Required work = In the listing that follows, print every line exactly and leave the images out.

_ _ _ _ _

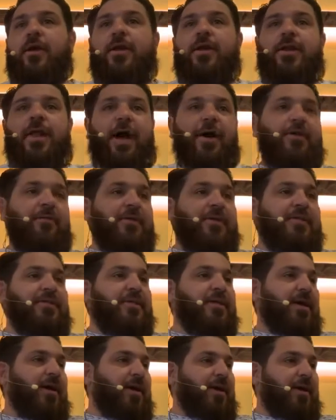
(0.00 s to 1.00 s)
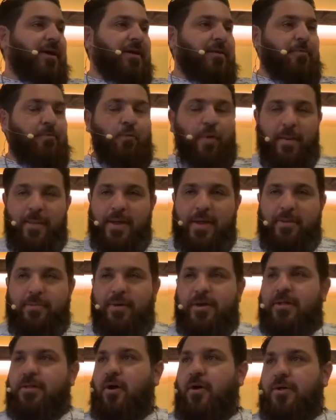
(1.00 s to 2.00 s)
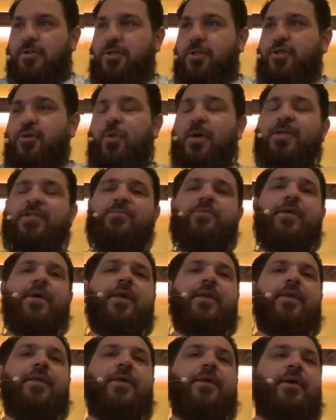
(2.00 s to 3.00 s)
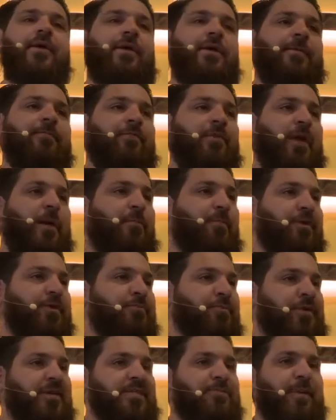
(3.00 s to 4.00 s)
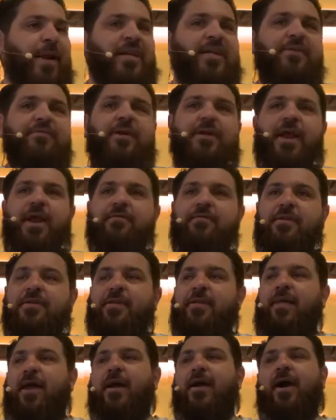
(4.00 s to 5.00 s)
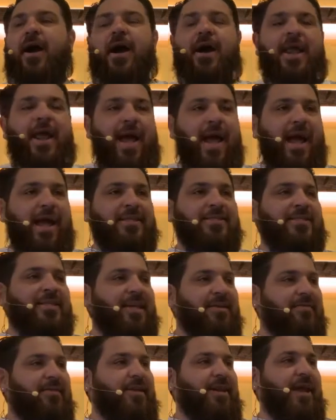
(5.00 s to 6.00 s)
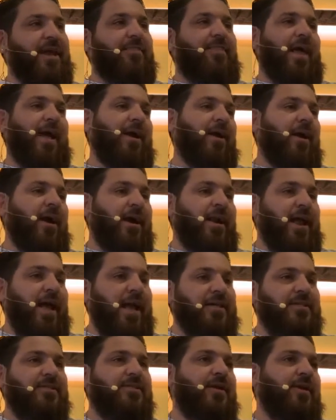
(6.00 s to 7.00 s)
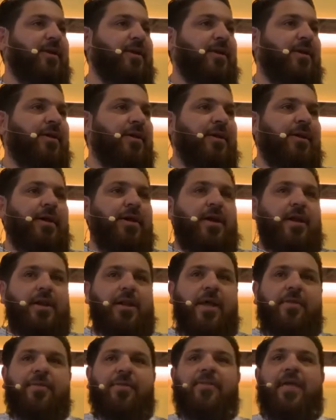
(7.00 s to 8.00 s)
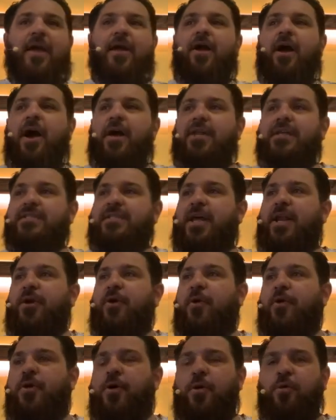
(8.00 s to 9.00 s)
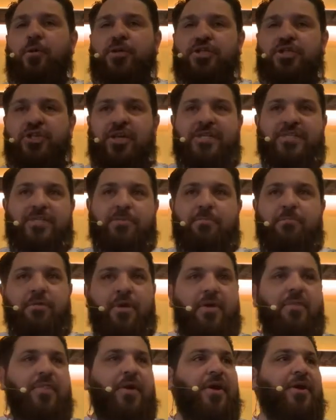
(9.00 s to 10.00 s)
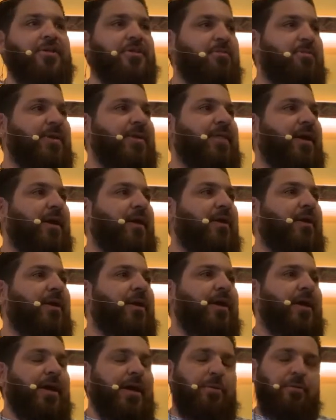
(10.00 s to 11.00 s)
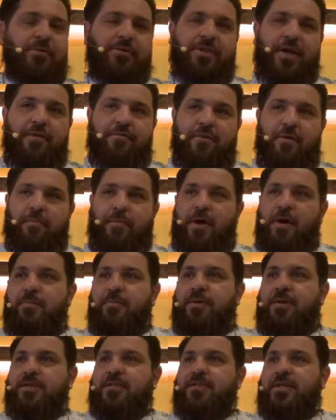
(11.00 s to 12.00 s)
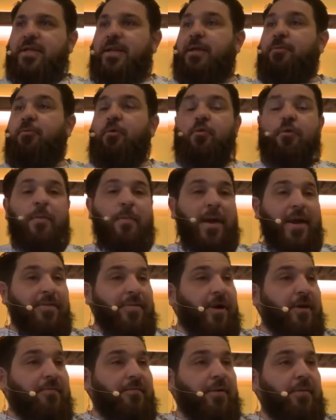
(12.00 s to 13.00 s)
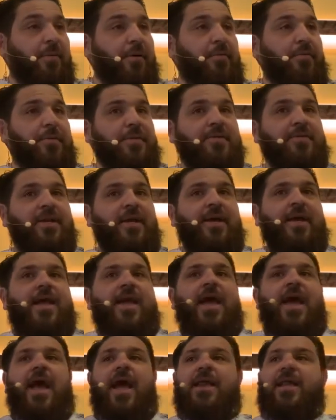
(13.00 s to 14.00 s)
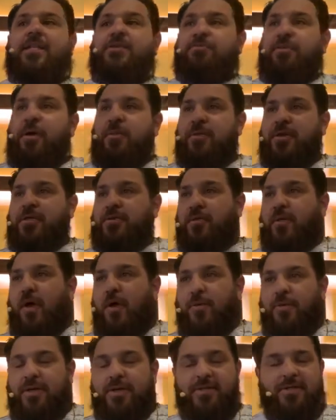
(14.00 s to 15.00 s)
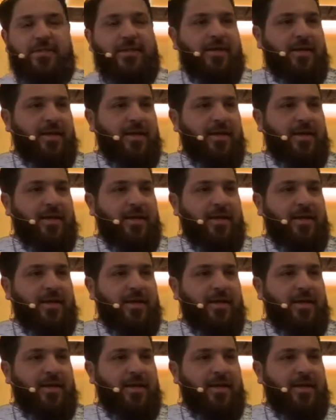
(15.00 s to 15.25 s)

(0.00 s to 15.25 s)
not only to women, but also to us men. It puts perspective on everything that God has given and that God has done. Nothing that God has set in order was just put there to be there. It was there for purpose, and it will remain there for purpose. And its purpose will always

_ _ _ _ _

Written reply =
(0.00 s to 1.00 s)
(1.00 s to 2.00 s)
(2.00 s to 3.00 s)
(3.00 s to 4.00 s)
(4.00 s to 5.00 s)
(5.00 s to 6.00 s)
(6.00 s to 7.00 s)
(7.00 s to 8.00 s)
(8.00 s to 9.00 s)
(9.00 s to 10.00 s)
(10.00 s to 11.00 s)
(11.00 s to 12.00 s)
(12.00 s to 13.00 s)
(13.00 s to 14.00 s)
(14.00 s to 15.00 s)
(15.00 s to 15.25 s)

(0.00 s to 15.25 s)
not only to women, but also to us men. It puts perspective on everything that God has given and that God has done. Nothing that God has set in order was just put there to be there. It was there for purpose, and it will remain there for purpose. And its purpose will always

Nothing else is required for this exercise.